◆ EXERCISE DESCRIPTION ◆
Only the lines below from the one that holds "Lip reading: half" through the one that holds "Lip reading: I" should appear in the answer, copied exactly, end lines included and pictures omitted.

[[ AVAILABLE RECORDS, beginning ]]

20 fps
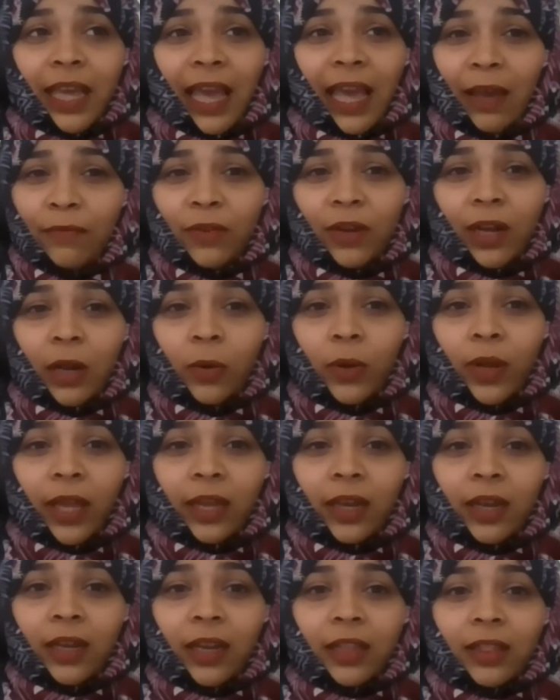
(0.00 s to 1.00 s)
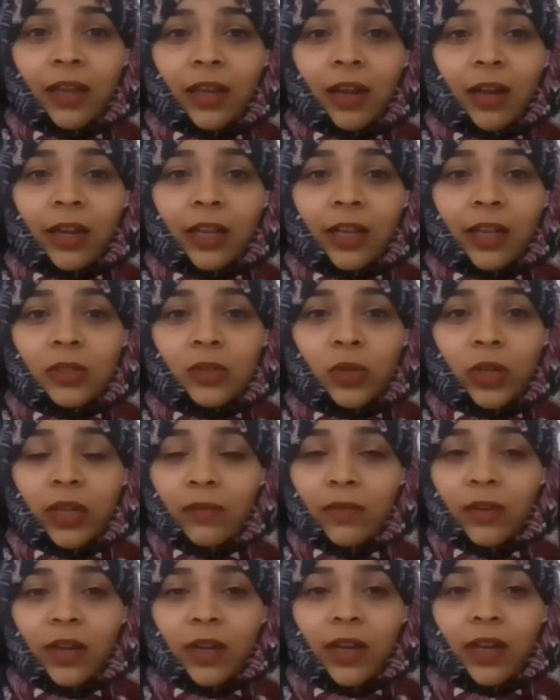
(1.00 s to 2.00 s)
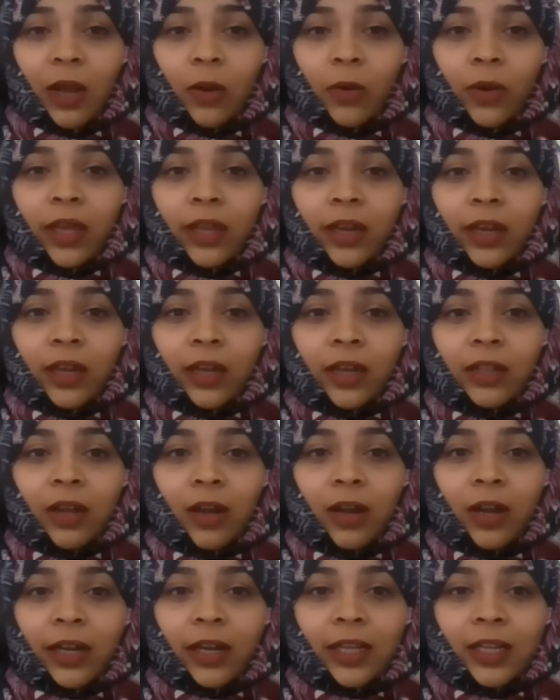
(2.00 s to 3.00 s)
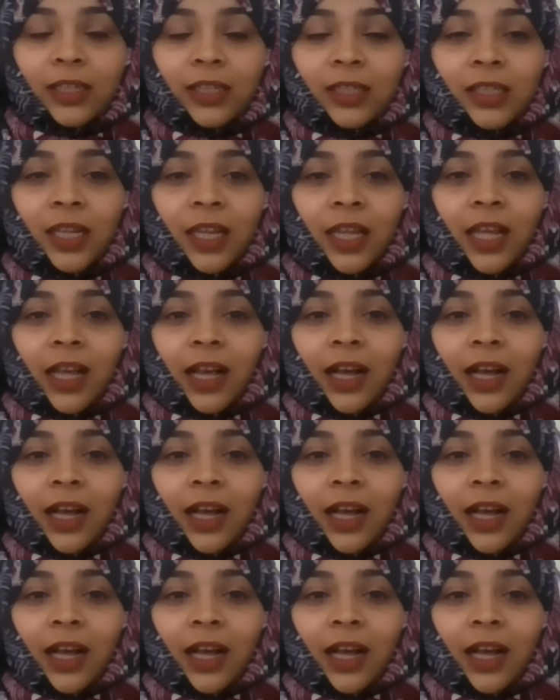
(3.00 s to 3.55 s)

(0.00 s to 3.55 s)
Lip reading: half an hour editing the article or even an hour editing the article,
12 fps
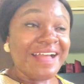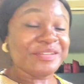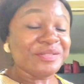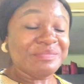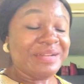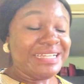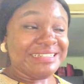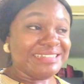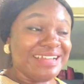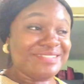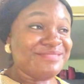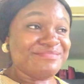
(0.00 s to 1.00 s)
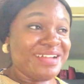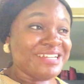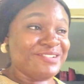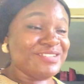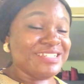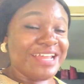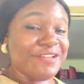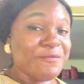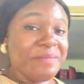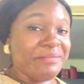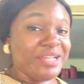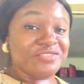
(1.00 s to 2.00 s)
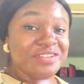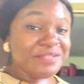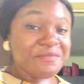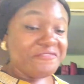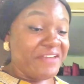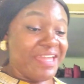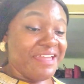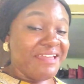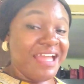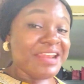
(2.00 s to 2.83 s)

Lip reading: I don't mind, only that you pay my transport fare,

[[ AVAILABLE RECORDS, end ]]
[[ AVAILABLE RECORDS, beginning ]]

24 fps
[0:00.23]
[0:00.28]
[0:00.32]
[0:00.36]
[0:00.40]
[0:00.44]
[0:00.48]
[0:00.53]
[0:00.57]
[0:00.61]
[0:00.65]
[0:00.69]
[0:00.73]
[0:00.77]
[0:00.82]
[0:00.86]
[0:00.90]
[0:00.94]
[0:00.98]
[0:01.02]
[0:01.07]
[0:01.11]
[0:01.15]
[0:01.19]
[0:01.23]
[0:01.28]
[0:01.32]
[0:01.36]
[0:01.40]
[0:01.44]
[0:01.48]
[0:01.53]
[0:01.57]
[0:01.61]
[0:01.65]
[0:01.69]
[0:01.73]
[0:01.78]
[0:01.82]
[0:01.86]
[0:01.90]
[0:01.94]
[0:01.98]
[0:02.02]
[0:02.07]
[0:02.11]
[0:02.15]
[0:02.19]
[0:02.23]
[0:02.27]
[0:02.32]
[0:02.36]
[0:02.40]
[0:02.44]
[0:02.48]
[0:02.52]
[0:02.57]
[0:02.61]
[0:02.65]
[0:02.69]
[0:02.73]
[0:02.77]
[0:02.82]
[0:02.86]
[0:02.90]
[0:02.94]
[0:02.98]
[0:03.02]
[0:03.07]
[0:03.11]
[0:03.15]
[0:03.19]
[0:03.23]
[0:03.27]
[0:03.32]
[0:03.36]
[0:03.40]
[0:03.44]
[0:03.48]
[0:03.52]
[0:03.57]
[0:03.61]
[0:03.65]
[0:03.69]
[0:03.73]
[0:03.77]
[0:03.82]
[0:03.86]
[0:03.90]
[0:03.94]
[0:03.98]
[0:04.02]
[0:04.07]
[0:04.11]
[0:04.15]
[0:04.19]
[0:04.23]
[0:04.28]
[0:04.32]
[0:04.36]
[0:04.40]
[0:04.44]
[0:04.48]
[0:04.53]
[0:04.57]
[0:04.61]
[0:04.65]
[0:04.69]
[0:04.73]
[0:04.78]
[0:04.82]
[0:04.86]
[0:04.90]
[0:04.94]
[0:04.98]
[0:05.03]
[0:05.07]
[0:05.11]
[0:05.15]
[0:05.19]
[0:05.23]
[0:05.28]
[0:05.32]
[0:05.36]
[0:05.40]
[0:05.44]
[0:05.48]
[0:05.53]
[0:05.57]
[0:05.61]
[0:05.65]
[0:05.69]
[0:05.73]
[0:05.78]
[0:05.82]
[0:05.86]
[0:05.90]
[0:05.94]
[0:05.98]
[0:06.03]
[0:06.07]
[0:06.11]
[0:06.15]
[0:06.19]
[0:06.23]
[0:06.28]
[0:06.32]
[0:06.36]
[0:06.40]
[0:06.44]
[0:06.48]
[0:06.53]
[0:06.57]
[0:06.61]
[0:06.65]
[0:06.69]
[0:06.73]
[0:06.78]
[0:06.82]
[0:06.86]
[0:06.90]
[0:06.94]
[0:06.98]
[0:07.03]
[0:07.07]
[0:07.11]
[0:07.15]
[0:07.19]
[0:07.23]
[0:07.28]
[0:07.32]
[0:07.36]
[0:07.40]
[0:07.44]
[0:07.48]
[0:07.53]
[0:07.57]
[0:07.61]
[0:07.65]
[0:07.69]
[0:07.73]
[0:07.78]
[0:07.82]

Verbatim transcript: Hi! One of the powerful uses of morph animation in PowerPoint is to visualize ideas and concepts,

[[ AVAILABLE RECORDS, end ]]

◆ COMPLETED EXERCISE ◆
Lip reading: half an hour editing the article or even an hour editing the article,
12 fps
(0.00 s to 1.00 s)
(1.00 s to 2.00 s)
(2.00 s to 2.83 s)

Lip reading: I don't mind, only that you pay my transport fare,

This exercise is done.